Textes
SOIR D'ETE (extrait)
Sous les diffuses lueurs du crépuscule d'août, les campagnes harmonieuses, aux penchants des coteaux, reposent; et dans cette lumière égale et mate s'attarde sur leur immensité, elles paraissent avoir dépouillé tout relief.
Ces étendues prennent des couleurs sourdes, mais consistantes: les champs de blés et d'avoines sont vêtus d'une ombre brune, comme les grands moines qui, cheminant dans le soir vers l'abbaye, passent en lente théorie dans la sente montant le long des hauteurs.
Ils reviennent des solitudes champêtres, où ils ont accompli, dans la clarté du jour, des oeuvres pacifiques, la moisson et la prière, afin de glorifier le Dieu dont ils perçoivent la béatitude, l'omnipotence tutélaire et gloire, à travers la grandeur illimitée de la terre et de l'azur.
Puis, tranchant sur la pâleur des épis étalés en nappes immobiles, de vastes carrés de prairies et de jachères, du plus beau vert-sombre, évoquent les buis - les buis de couleur austère, qui croisent dans le silence et l'ombre des cloîtres.

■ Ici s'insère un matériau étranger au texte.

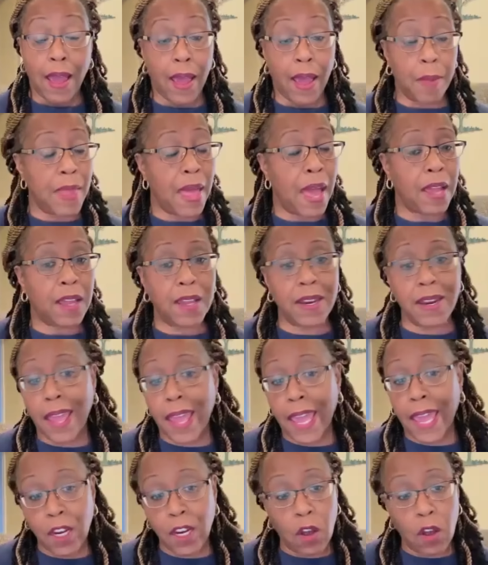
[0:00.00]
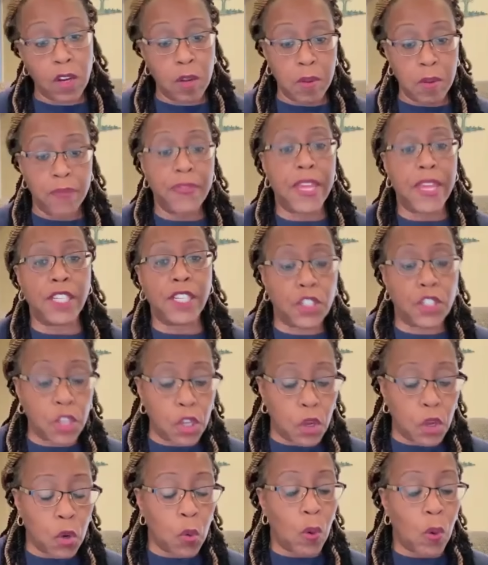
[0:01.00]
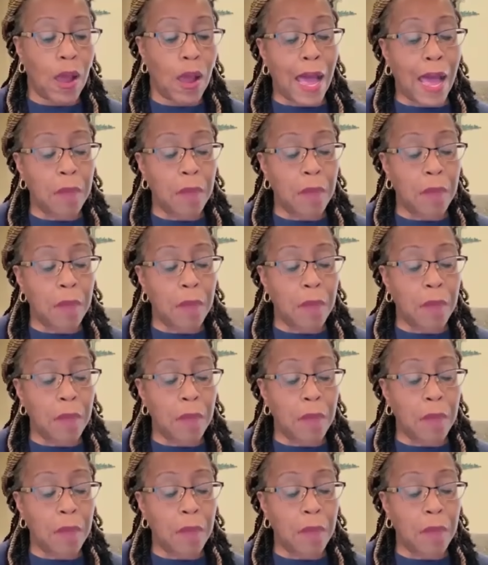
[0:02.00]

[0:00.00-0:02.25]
I'm not going to hate on them if they do.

Peu à peu une mystique impression émane de ce vaste paysage qui va s'élargissant, à travers une des plus heureuses contrées d'Occident, jusqu'au cercle lointain des horizons où s'étagent des forêts.
De celles-ci, la crête se dessine très noire, et se poursuit bien loin dans les cieux, traçant avec majesté des lignes d'une hiératiques, beauté sur un fond de vieilles étoffes, aux couleurs mélancoliques, où le rouge s'éteint en des violets de vitrail.
En cet ineffable spectacle se découvre une tranquillité supérieure à toute accalmie terrestre, une quiétude participant du bonheur des âmes contemplatives, où règne un demi-jour de rêve et de mystère: en vérité, sur ces sommets, habite une paix qui semble éternelle.